Why Smoking Helps Make News (20 June 1975)
You may have been astonished by the recent cigarette-smoking confessions of five of the youngest members of the Gazette’s reporting staff. Frankly, I was not. I was astonished only at the fact that at times their consumption rose to as many as 30 cigarettes a day. I also felt a little envious that they could spend more money per week on cigarettes than my total income had been at their age.
Yet I have strange sympathy for them. Many youngsters leaving school fancy journalism as a career. Few are chosen. These few, replete with O levels, are then engaged for a trial period of six months. Some are quickly disillusioned and quit. Others turn out to be unsuitable and are given an indefinite length of time to find another job.
The very few that are left form the future members of the trade or profession. They are articled for three years, or for two years in the case of a university graduate, at the end of which time they pass a final all-round proficiency test and receive certificates which potential future employers now accept as proof of general competence.
It was not always so. The union of which I am now an honorary life member fought for years to establish this kind of arrangement and I am happy at having lived to see its successful outcome.
Some of the Gazette’s young smokers are going through that mill. The other have already gone through it.
But why do they smoke so much? I think I know very well. They smoke for the same reason that my own consumption of cigarettes still goes up every time I sit down to write this weekly column and then goes down again when the column is completed.
The explanation is that newspaper journalism is a jumpy kind of job. It is usually a fight against the clock and this so quickly becomes part of your make-up that you feel a compulsion to urgency even when there is actually plenty of time to do the task in hand. In other words, you live permanently in a state of tension that often rises to a peak.
The ideal is to be both a good news-getter and a good writer, but the two qualities are rarely found to the same degree in one person. Most people find it easier to get the news than to write it well.
You fly around enthusiastically on your inquiries or whatever, but after that the real hard work of presenting the goods begins. Your story has to be accurate, fair and bright. And it has to be told in the time and space available. So you are now on your mettle.
You are painfully aware that you are initially responsible for every word. You tell yourself not to worry, but you do worry. You begin to have doubts. Have you understood the situation aright? That was what your interviewee said, but was that what he meant? If he subsequently denies having said any such thing, it will be a case of his word against yours. Etc, etc.
The pressure mounts. You scratch your head. Or you bite your nails. Or you smoke furiously. Or you do all three. Anything to take the pressure off, although you are unaware of these actions until, having handed in your “copy” with a silent prayer, you survey the state of your desk and the floor around.

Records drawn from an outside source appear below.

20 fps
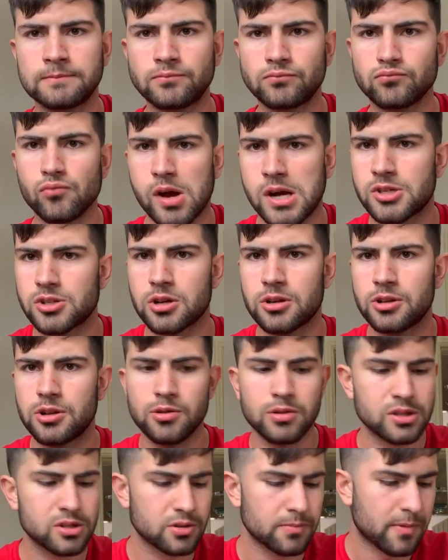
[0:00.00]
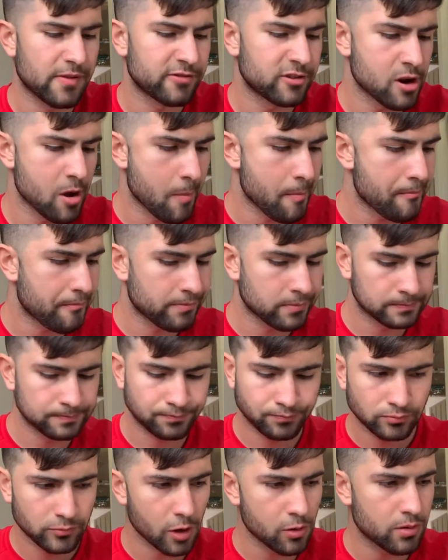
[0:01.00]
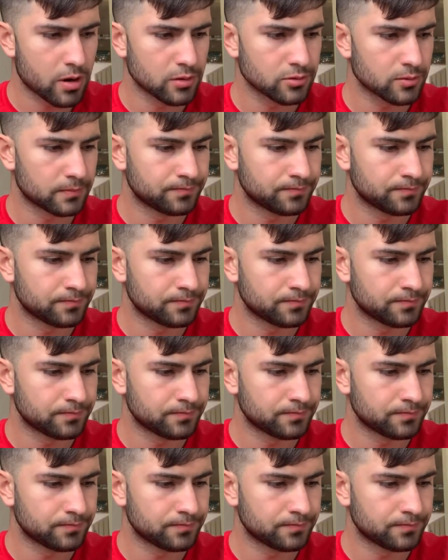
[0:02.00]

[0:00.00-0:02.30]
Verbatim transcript: Why should I do this in my video? Who knows?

I remember with some amusement my first cigarette. My bosom boyhood pal and I put a penny each in a slot machine and drew out five Woodbines. We then hid behind a box tomb in the churchyard to smoke them. But the sexton was around. He quickly decided there was nothing supernatural about the smoke apparently rising from the remains of the dead and chased us off. I rather enjoyed that smoke, but my pal’s face turned a nasty yellowish green and he has never smoked since. Would that our reactions had been reversed.
The son of a journeyman plumber and decorator, his first job was that of a dental mechanic and his last was that of dental consultant at the Royal Lancaster Infirmary. He was also a cricketer of near county class and a very good organiser. But on retirement he went to live in the Lake District where, I am sorry to say that, despite his non-smoking and non-drinking, he is now more crippled than myself.
When I began my first job, one of the two seniors in the office sent me every day for a 20 packet of Craven A. The other kept on his desk a pipe rack full of pipes. The pipe man died long before the cigarette man who lived to a ripe old age.
My first move was to an indoor night job on a daily newspaper. Each night, the air became blue, not only metaphorically but literally. There was also a strong smell of beer, though none was drunk on the premises. The paper’s sole woman reporter was safely tucked away to write her daily screed on the doings of Princess Mary and Viscount Lascelles at Harewood House, etc. Today’s newspaper offices are convents compared with those of 40 and 50 years ago.
I became so hooked that one of my worst army experiences was the time I had to survive for three whole days on one cigar – since when I haven’t much liked cigars. Since then I have had two minor operations. Each time, on waking from the anaesthetic next morning, my first act was to light a fag and thoroughly enjoy it.
My excuses are that formerly a non-smoking journalist was a rare animal and that only in comparatively recent years has smoking been declared dangerous to health. It has to be noted, however, that insurance companies, who conduct their business strictly on actuarial lines, used automatically to charge us higher premiums than normal. It now seems probable that the higher death-rate thus implied was due more to our general life-style, including heavy smoking, then (sic) to our occasionally undertaking extraordinary risks.
So I feel for these young journalists. To me, their smoking indicates a laudable absorption in their work.
But you will have to get out of it, boys and girls – especially you girls. I am only sorry that I cannot tell you how.